VAST tag validation in Go with vastlint-go
Short answer: use vastlint-go when you need in-process VAST XML validation in a Go service, ad server, SSP, DSP, or CI workflow.
It wraps the same validation core used by the web validator and CLI, but the API is shaped for Go callers. The big practical advantage is deployment: prebuilt static libraries are bundled, so Go teams do not need to add a Rust toolchain to their build fleet.
Why use the Go binding
- Go-native API for production services and QA pipelines
- Same core rule coverage as the CLI, web app, and Rust library
- No Rust toolchain required for callers
- Good fit for real-time ad-tech systems where validation must stay in-process
Install
go get github.com/aleksUIX/vastlint-goMinimal example
import vastlint "github.com/aleksUIX/vastlint-go"
result, err := vastlint.Validate(xmlBytes)
if err != nil {
log.Fatal(err)
}
if !result.Valid {
for _, issue := range result.Issues {
log.Printf("[%s] %s: %s", issue.Severity, issue.ID, issue.Message)
}
}Why validate VAST in-process
A broken VAST tag does not fail loudly.

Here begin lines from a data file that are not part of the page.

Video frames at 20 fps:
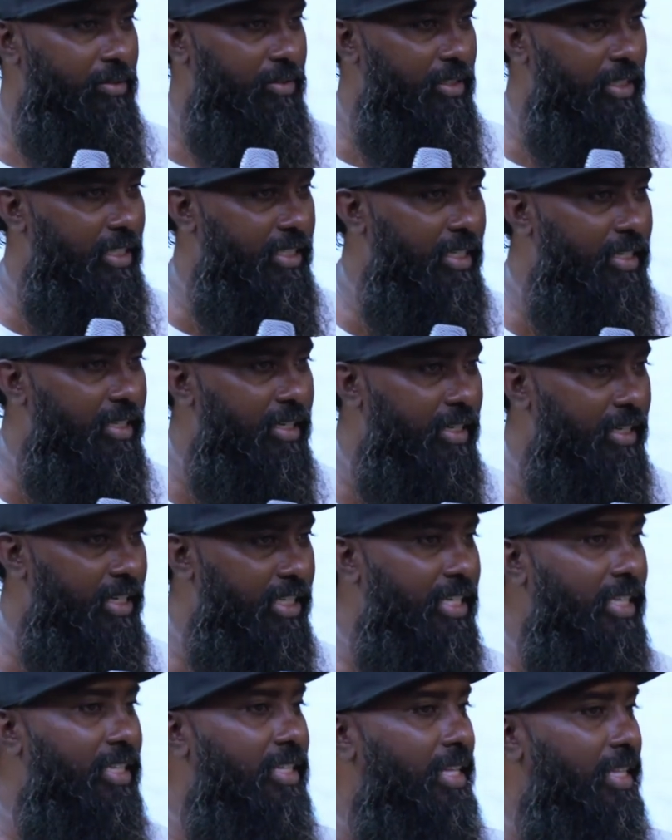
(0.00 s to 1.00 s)
So
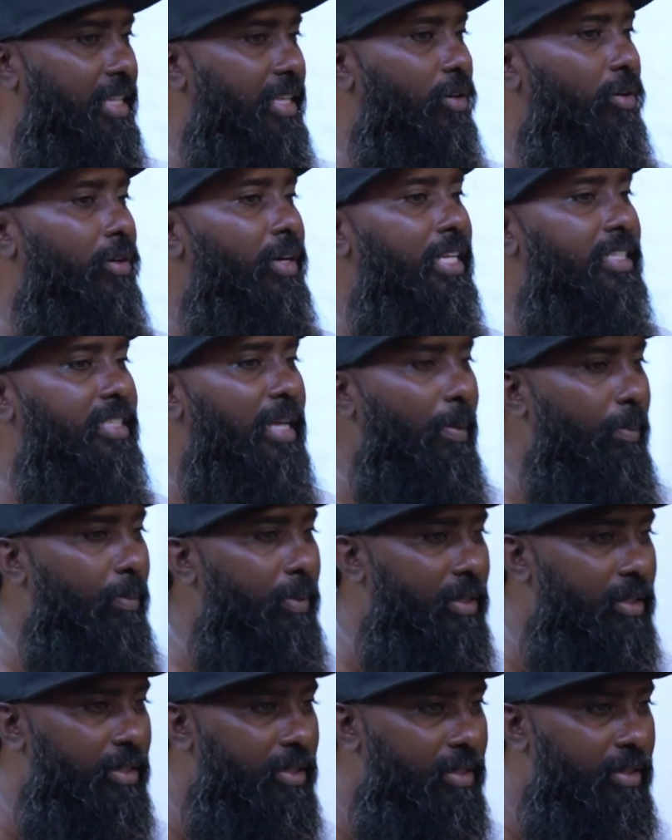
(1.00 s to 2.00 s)
another good
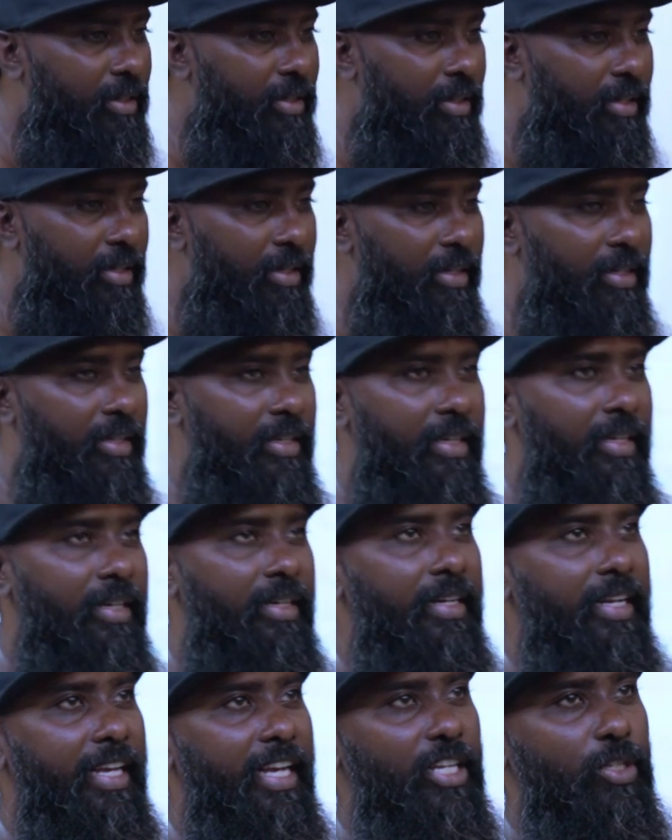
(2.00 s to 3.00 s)
example.
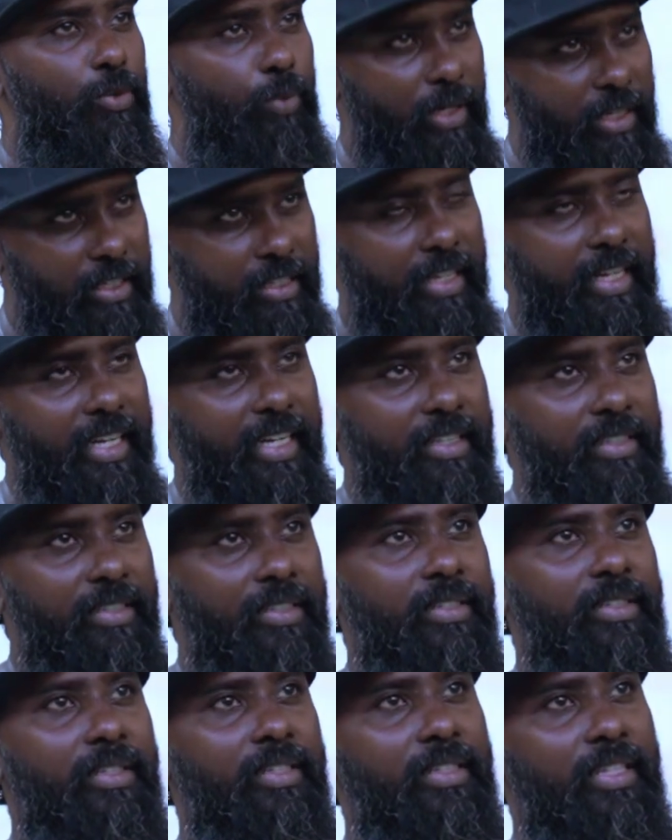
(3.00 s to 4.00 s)
He takes one train,
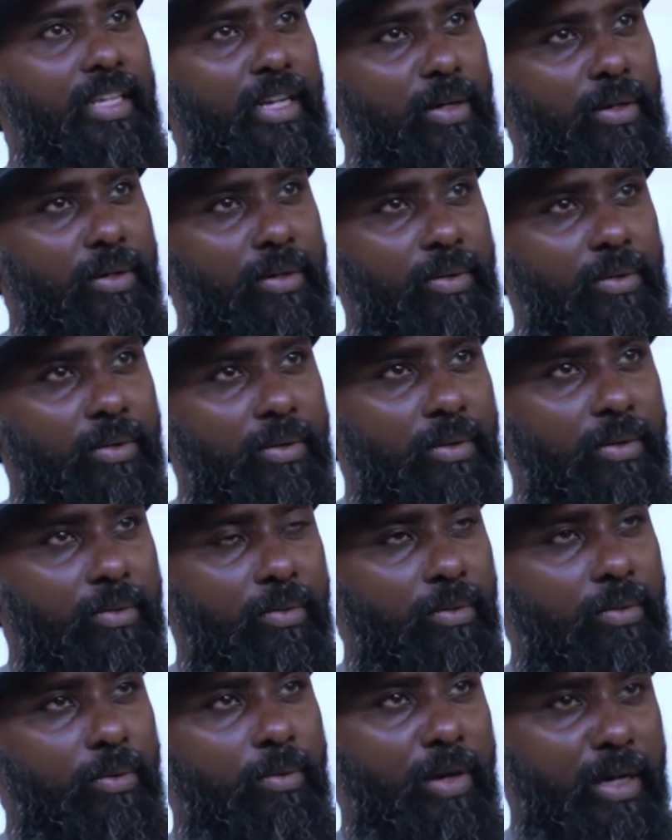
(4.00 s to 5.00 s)
then
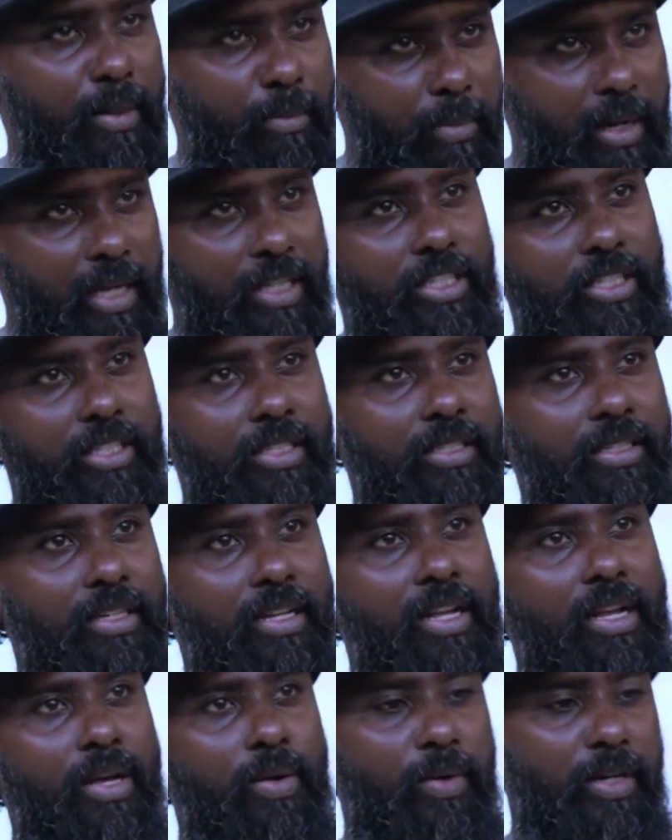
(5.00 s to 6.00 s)
one bus,
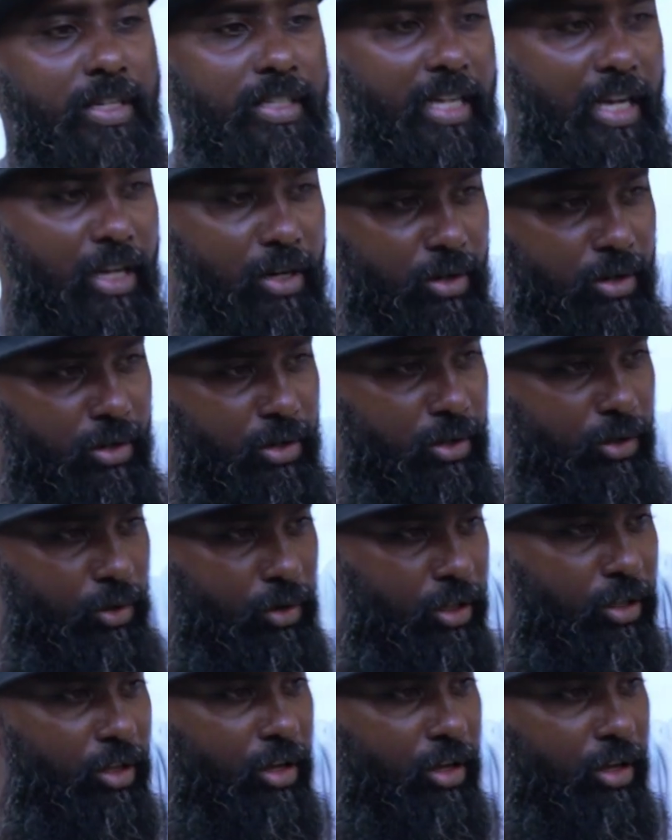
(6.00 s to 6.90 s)
one share auto to go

It burns an impression. The player loads, the auction clears, the publisher gets charged, and the viewer sees nothing. At a 5% invalid rate and a $5 CPM, that is real money leaking on every thousand auctions, and you only find out from player-side error beacons after the fact.

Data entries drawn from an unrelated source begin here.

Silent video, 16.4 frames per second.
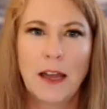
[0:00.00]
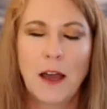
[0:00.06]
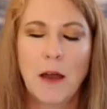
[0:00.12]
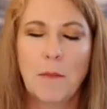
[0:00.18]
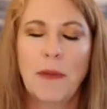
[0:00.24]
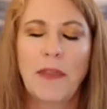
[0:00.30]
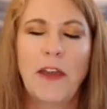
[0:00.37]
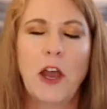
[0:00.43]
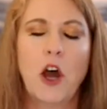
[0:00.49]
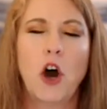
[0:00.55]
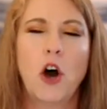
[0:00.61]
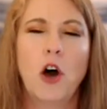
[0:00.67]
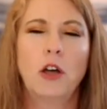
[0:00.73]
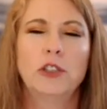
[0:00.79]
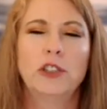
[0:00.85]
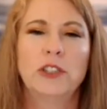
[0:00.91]
but they
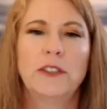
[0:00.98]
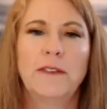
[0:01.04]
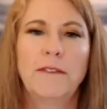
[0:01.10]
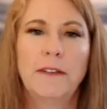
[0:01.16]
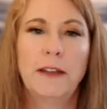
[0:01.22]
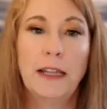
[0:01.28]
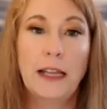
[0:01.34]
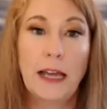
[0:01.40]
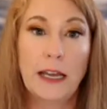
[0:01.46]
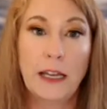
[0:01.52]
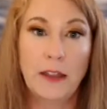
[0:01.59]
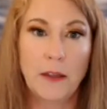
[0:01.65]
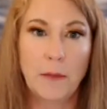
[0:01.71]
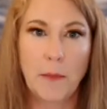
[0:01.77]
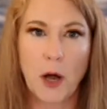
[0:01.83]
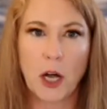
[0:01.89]
all just flooded
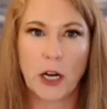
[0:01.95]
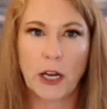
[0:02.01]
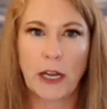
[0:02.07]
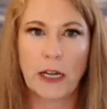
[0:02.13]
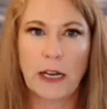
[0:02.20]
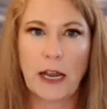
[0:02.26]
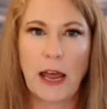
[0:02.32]
the market.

A sidecar or remote validation service cannot live in that path. At bidder QPS, a network hop per creative adds latency you do not have and a dependency that can take the whole auction down with it. In-process validation runs in the same address space (on the order of a few hundred microseconds per tag), so it fits inside the bid timeout instead of competing with it. That is the whole reason this is a Go library and not an HTTP endpoint.
Where it lands in an SSP, DSP, or ad server
The right place to validate is the moment a creative crosses a trust boundary, when you receive a bid response from a demand partner, or when you accept a tag into your ad server. In OpenRTB the VAST arrives in seatbid.bid.adm (or behind nurl); that string is the thing to check before you forward it to the player.
- SSP / exchange, pre-bid rejection: validate the winning bid's VAST before you accept it. If it is broken, fall through to the next eligible bid. The auction already ran, so there is no added latency to the viewer.
- DSP / demand, outbound QA: validate the creative you are about to bid with so you never win an impression you cannot render.
- Async quality monitoring: fire validation in a goroutine after the bid is served and aggregate error rates per demand partner to enforce SLAs and drop chronic offenders.
- SSAI / ad insertion: validate each ad before stitching it into the manifest, so a malformed creative never reaches the packager or the CDN.
- Ad server, trafficking and ingestion: reject bad tags at upload time instead of at playback.
// Pre-bid creative rejection with waterfall fallback.
// The VAST lives in the OpenRTB bid response at seatbid.bid.adm.
func selectWinningBid(ranked []Bid) (*Bid, error) {
for _, bid := range ranked {
result, _ := vastlint.Validate([]byte(bid.AdM))
if result.Valid {
return &bid, nil
}
// Broken creative; drop it and fall to the next eligible bid.
// The auction already ran, so the viewer sees no extra latency.
metrics.RecordBadCreative(bid.DemandPartner, result)
}
return nil, ErrNoValidBid // serve a house ad rather than a blank slot
}When not to use the Go binding
If you just want a quick manual answer, use the web validator. If you only have a live tag URL, use the tester. If the real problem is wrapper depth or redirect chains, jump to the inspector.